Para a Etiópia, isso traz oportunidades claras:
- empregos diretos no aeroporto, em áreas como técnica, atendimento, segurança e administração
- empregos indiretos em hotéis, logística, alimentação e construção
- aumento de receitas por meio de taxas, impostos e faturamento de serviços
- forte estímulo ao turismo e às viagens de negócios
Riscos, críticas e questões em aberto
Um projeto desse porte, porém, vem acompanhado de riscos. A conta de 12,7 bilhões de dólares precisa estar sustentada no longo prazo. Dependendo do modelo financeiro adotado, dívidas podem virar um peso para o orçamento público e para os contribuintes.
Além disso, existe a dúvida sobre se as previsões de crescimento do tráfego aéreo realmente se concretizarão. O setor vem se recuperando, mas segue sob pressão de discussões climáticas, precificação de CO₂ e mudanças tecnológicas. Se a expansão ficar bem abaixo do esperado, partes do aeroporto podem operar com ociosidade.
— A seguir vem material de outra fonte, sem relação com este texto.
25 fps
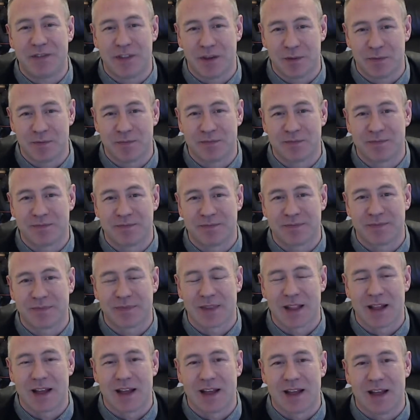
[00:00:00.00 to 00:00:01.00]
them.
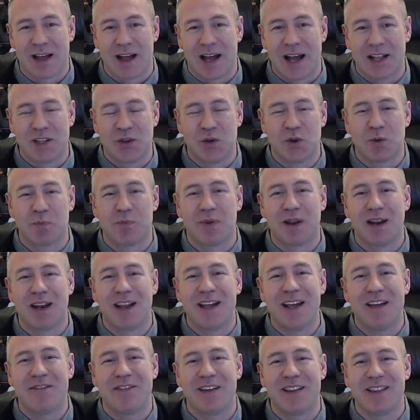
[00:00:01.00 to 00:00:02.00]
I do not
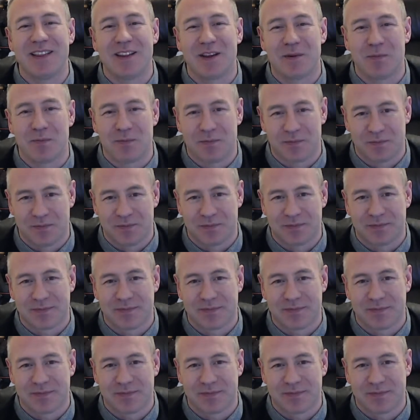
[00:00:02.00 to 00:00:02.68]
believe in them.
Há ainda o impacto local: ruído, consumo de área e intervenções em ecossistemas. Um mega-aeroporto construído do zero demanda muito terreno, altera fluxos de transporte e mexe em estruturas existentes. Em projetos assim, também não são raros conflitos ligados a reassentamentos ou ao uso de áreas agrícolas.
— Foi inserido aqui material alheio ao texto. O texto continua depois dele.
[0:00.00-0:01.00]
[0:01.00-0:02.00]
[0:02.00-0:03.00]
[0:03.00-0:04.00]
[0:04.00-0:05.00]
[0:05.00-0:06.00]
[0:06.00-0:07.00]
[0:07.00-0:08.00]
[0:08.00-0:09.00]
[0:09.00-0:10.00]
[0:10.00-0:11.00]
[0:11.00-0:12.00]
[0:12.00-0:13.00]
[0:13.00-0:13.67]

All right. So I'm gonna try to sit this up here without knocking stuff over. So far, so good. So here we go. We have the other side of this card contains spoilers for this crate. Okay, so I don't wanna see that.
O que um novo hub significa para viajantes
Para passageiros na Europa, Bishoftu pode significar novos roteamentos no médio prazo. Quem, por exemplo, viaja de Munique para uma metrópole do Leste Africano pode, em breve, fazer conexão na Etiópia em vez de em Istambul ou Doha. Com isso, a disputa por passageiros em trânsito tende a ficar ainda mais acirrada.
Para clientes de carga, um novo centro de conexões também chama atenção. Produtos africanos de exportação - como flores, frutas, legumes e verduras ou têxteis - chegam muito mais rápido aos mercados finais quando há boas ligações. Uma área cargueira moderna, com cadeia de frio e tempos curtos de processamento em solo, pode virar uma vantagem competitiva real.
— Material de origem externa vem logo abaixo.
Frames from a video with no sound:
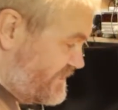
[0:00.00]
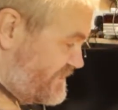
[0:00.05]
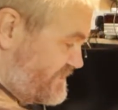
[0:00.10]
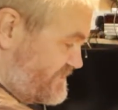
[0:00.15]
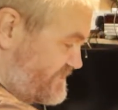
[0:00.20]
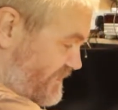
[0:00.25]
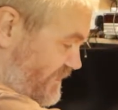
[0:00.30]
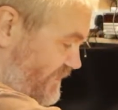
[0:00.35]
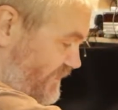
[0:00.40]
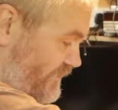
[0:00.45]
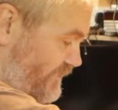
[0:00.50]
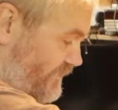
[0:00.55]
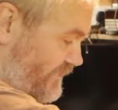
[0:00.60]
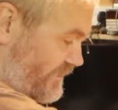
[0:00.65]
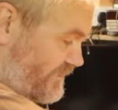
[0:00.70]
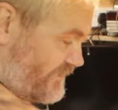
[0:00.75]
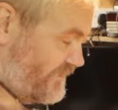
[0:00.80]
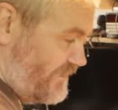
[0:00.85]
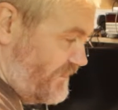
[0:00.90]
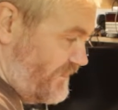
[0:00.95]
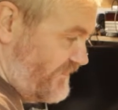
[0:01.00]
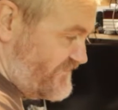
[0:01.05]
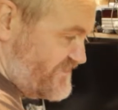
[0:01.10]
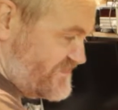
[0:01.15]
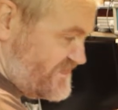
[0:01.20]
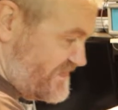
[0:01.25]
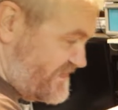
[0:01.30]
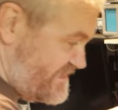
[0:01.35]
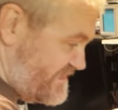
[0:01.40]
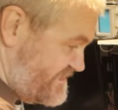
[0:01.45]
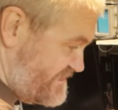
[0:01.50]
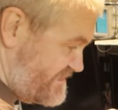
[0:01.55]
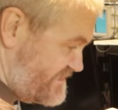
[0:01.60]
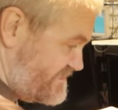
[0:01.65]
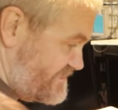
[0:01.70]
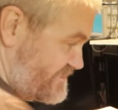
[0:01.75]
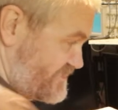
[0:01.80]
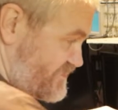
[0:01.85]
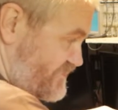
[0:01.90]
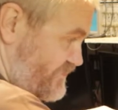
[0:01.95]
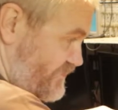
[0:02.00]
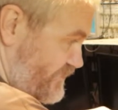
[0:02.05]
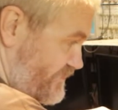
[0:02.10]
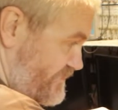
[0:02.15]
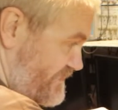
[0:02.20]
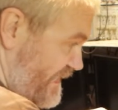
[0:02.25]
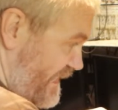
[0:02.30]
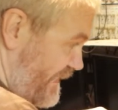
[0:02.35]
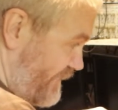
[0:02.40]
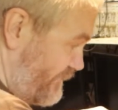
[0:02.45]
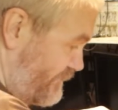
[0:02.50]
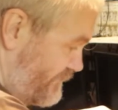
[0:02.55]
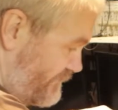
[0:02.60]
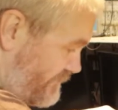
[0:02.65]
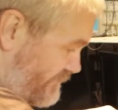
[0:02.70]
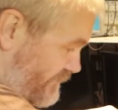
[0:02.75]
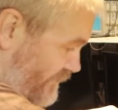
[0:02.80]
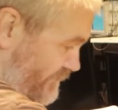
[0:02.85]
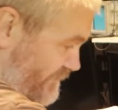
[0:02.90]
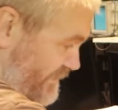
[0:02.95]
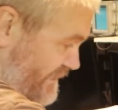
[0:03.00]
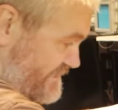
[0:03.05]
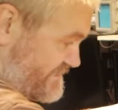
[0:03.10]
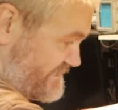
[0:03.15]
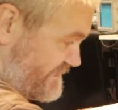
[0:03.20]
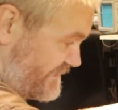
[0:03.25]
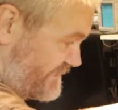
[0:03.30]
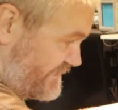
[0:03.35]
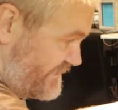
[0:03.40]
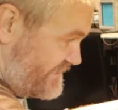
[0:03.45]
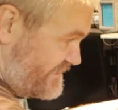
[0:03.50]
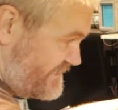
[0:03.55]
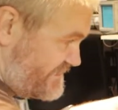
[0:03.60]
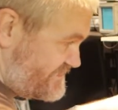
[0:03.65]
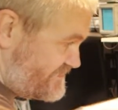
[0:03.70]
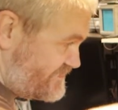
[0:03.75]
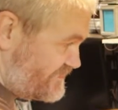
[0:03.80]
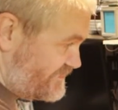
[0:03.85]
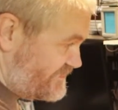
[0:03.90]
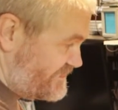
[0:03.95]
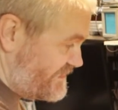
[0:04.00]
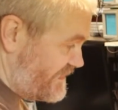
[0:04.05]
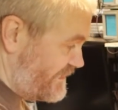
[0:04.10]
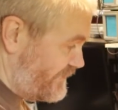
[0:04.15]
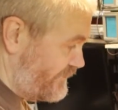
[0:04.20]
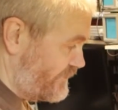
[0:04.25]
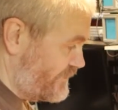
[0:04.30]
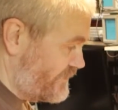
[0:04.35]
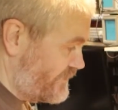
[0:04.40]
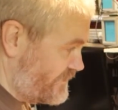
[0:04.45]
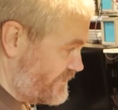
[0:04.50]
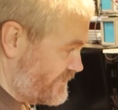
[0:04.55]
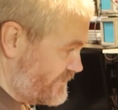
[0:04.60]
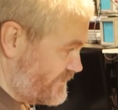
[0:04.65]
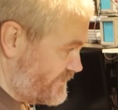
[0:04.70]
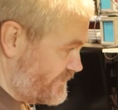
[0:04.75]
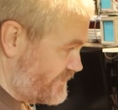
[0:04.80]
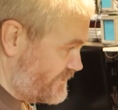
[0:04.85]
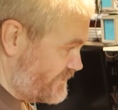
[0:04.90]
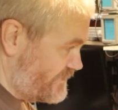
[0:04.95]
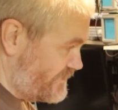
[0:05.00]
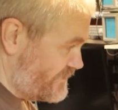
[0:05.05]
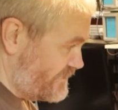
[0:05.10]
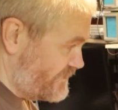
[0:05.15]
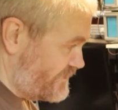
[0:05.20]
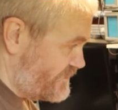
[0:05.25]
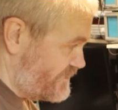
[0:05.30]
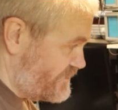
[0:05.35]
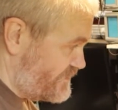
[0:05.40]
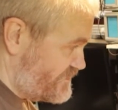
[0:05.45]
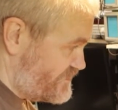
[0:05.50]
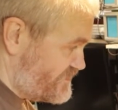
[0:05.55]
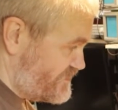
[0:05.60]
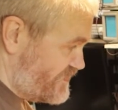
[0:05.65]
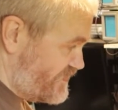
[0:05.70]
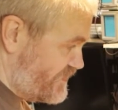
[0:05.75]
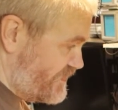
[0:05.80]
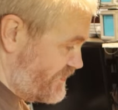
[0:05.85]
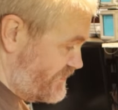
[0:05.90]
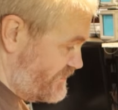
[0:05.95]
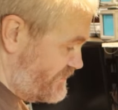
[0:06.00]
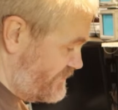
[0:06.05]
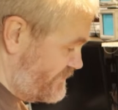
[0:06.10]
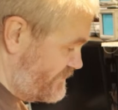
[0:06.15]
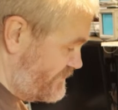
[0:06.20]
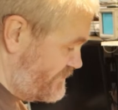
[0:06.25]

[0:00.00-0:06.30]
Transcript: So obviously this isn't screwed down, but basically this should now turn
Tecnologia, sustentabilidade e novos tipos de aeronave
Como o aeroporto nasce do zero, existe a chance de incorporar, desde o início, processos e tecnologia atuais. Fala-se em gestão digital de fluxos de passageiros, sistemas automatizados de bagagens, preparação para combustíveis alternativos - como Combustível de Aviação Sustentável - e edifícios energeticamente eficientes.
A nova geração de jatos de longa distância também entra nessa conta. Aeronaves como Boeing 787 ou Airbus A350 são mais econômicas e mais silenciosas, mas mantêm alcances semelhantes aos modelos anteriores. Assim, mesmo com ganhos de eficiência, os hubs continuam relevantes, porque viabilizam muitas rotas com demanda reduzida, que de outra forma não existiriam.
Por que este aeroporto vai além da Etiópia
O mega-aeroporto de Bishoftu é mais do que um projeto nacional de prestígio. Ele simboliza a ambição de diversos países africanos de deixar de ser apenas espectadores quando o tema é infraestrutura global. Quem controla grandes nós de transporte em seu próprio território fortalece sua posição em cadeias de comércio, negociações políticas e diante de investidores.
Para a indústria da aviação, o novo aeroporto pode virar mais uma peça em um sistema de hubs que, gradualmente, se afasta da dependência exclusiva de centros europeus e norte-americanos. Se Bishoftu realmente se consolidará como um novo foco do tráfego aéreo mundial dependerá de muitos fatores - da estabilidade política à qualidade da gestão. Ainda assim, só o fato de a Etiópia se propor a viabilizar um projeto de 12,7 bilhões de dólares deixa claro o quanto essa aposta no futuro está sendo levada a sério.